■ What you should do ■
Without the pictures, restate all of the data below word for word.

■ Material provided ■

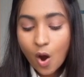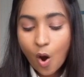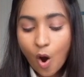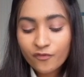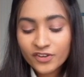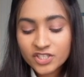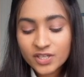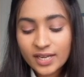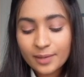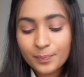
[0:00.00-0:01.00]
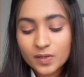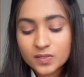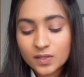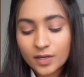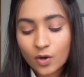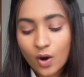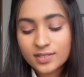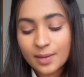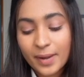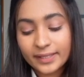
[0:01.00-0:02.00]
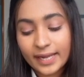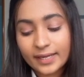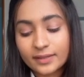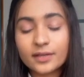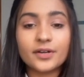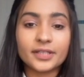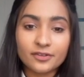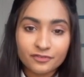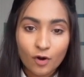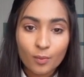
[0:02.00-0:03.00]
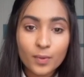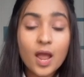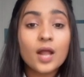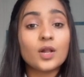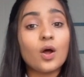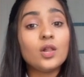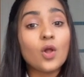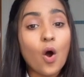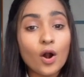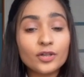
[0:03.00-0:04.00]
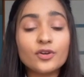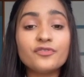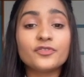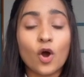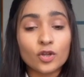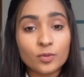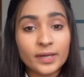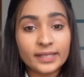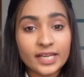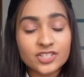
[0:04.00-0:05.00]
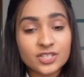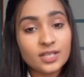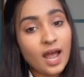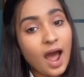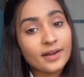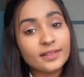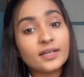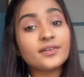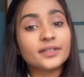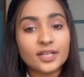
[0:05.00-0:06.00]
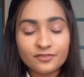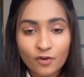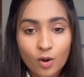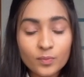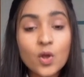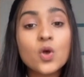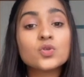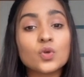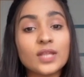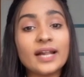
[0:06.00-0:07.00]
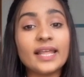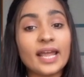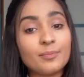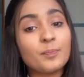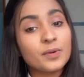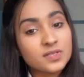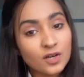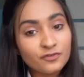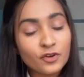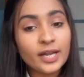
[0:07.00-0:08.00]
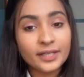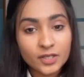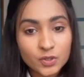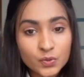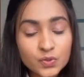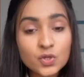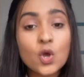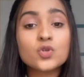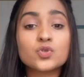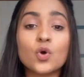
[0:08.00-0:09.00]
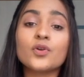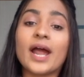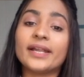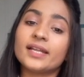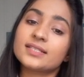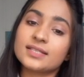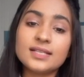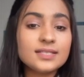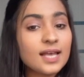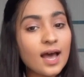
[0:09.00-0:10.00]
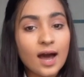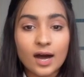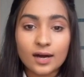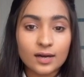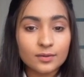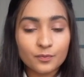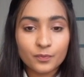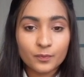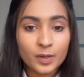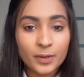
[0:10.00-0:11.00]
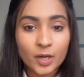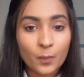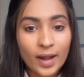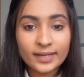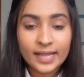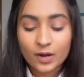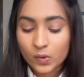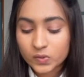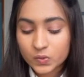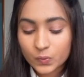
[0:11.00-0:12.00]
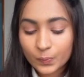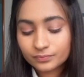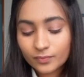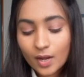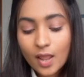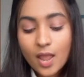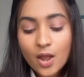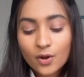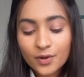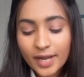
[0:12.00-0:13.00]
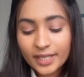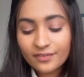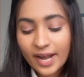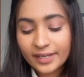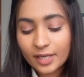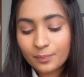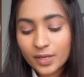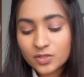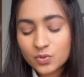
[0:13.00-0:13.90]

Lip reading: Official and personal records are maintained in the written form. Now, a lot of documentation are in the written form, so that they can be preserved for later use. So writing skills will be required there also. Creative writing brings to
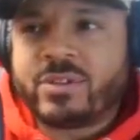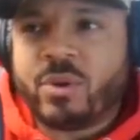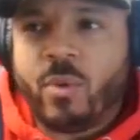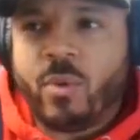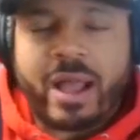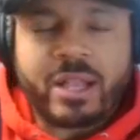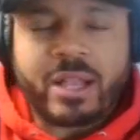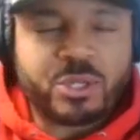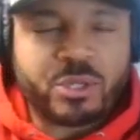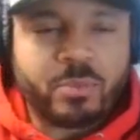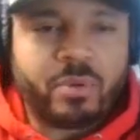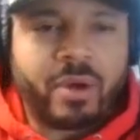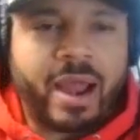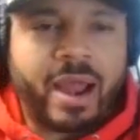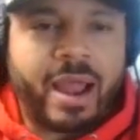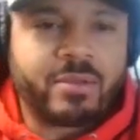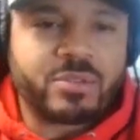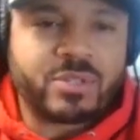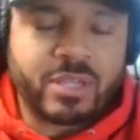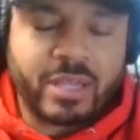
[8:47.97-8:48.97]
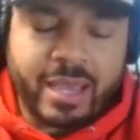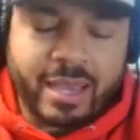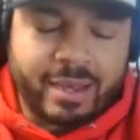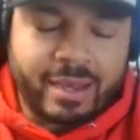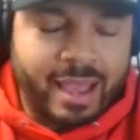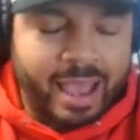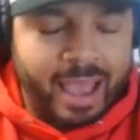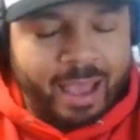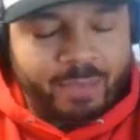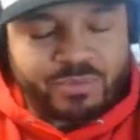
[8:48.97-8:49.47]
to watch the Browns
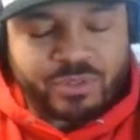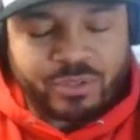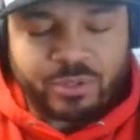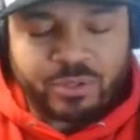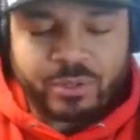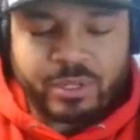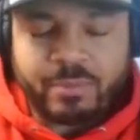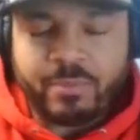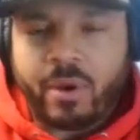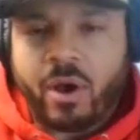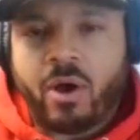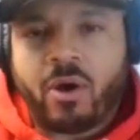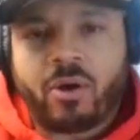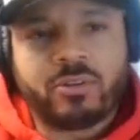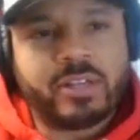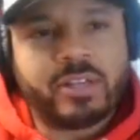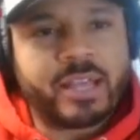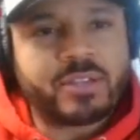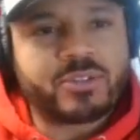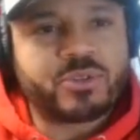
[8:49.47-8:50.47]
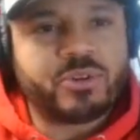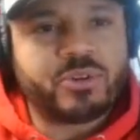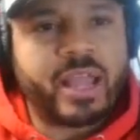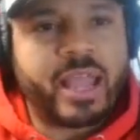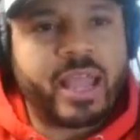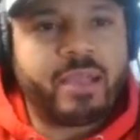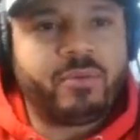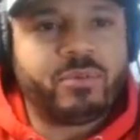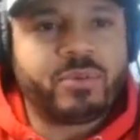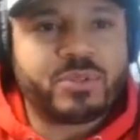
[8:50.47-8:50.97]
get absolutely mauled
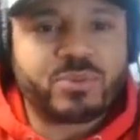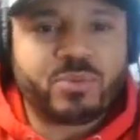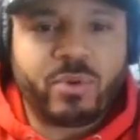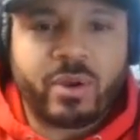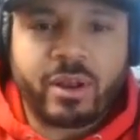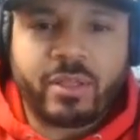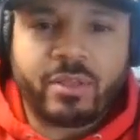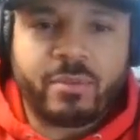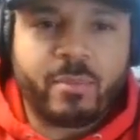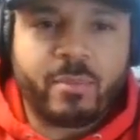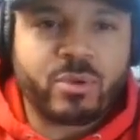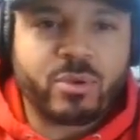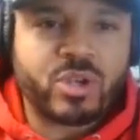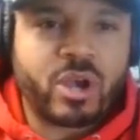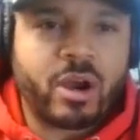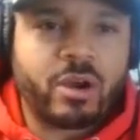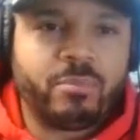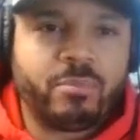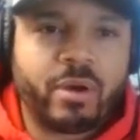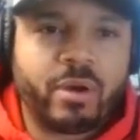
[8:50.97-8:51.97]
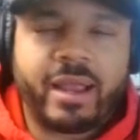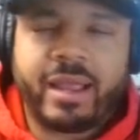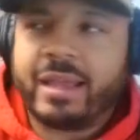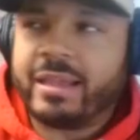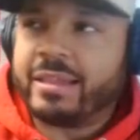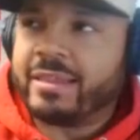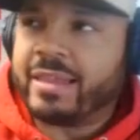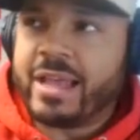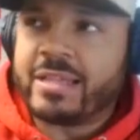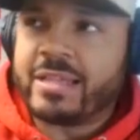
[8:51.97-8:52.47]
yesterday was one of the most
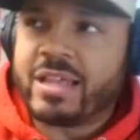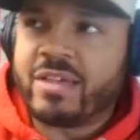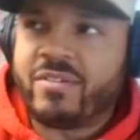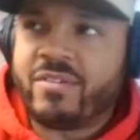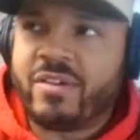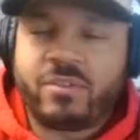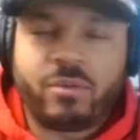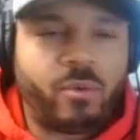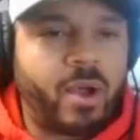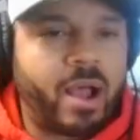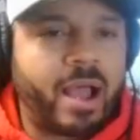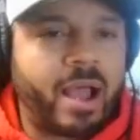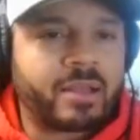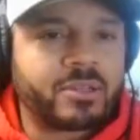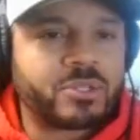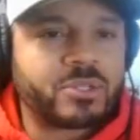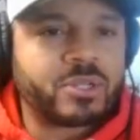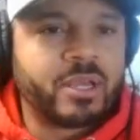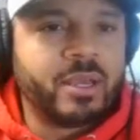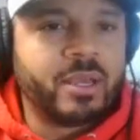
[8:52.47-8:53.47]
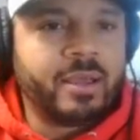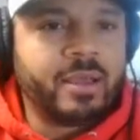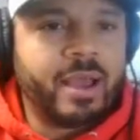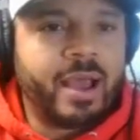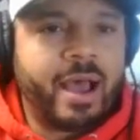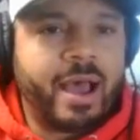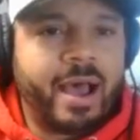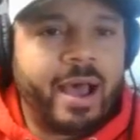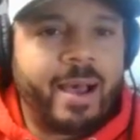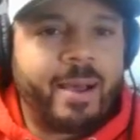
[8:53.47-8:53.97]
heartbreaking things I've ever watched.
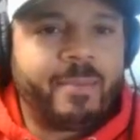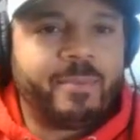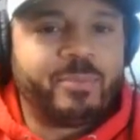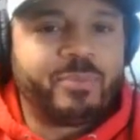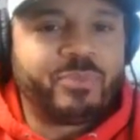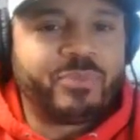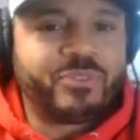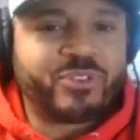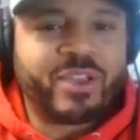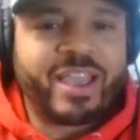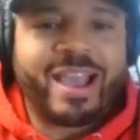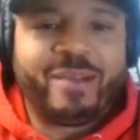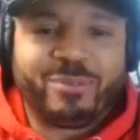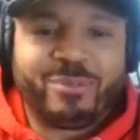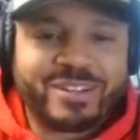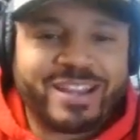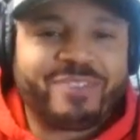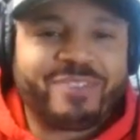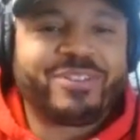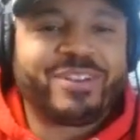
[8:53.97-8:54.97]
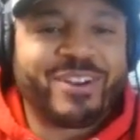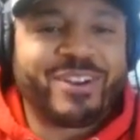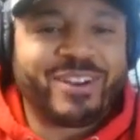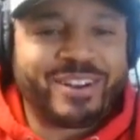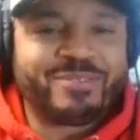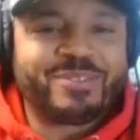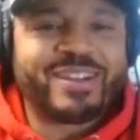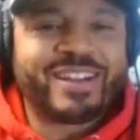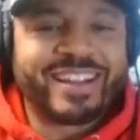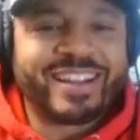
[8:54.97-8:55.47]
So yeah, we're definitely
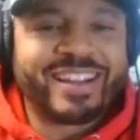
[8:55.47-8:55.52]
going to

■ Your response ■
[0:00.00-0:01.00]
[0:01.00-0:02.00]
[0:02.00-0:03.00]
[0:03.00-0:04.00]
[0:04.00-0:05.00]
[0:05.00-0:06.00]
[0:06.00-0:07.00]
[0:07.00-0:08.00]
[0:08.00-0:09.00]
[0:09.00-0:10.00]
[0:10.00-0:11.00]
[0:11.00-0:12.00]
[0:12.00-0:13.00]
[0:13.00-0:13.90]

Lip reading: Official and personal records are maintained in the written form. Now, a lot of documentation are in the written form, so that they can be preserved for later use. So writing skills will be required there also. Creative writing brings to
[8:47.97-8:48.97]
[8:48.97-8:49.47]
to watch the Browns
[8:49.47-8:50.47]
[8:50.47-8:50.97]
get absolutely mauled
[8:50.97-8:51.97]
[8:51.97-8:52.47]
yesterday was one of the most
[8:52.47-8:53.47]
[8:53.47-8:53.97]
heartbreaking things I've ever watched.
[8:53.97-8:54.97]
[8:54.97-8:55.47]
So yeah, we're definitely
[8:55.47-8:55.52]
going to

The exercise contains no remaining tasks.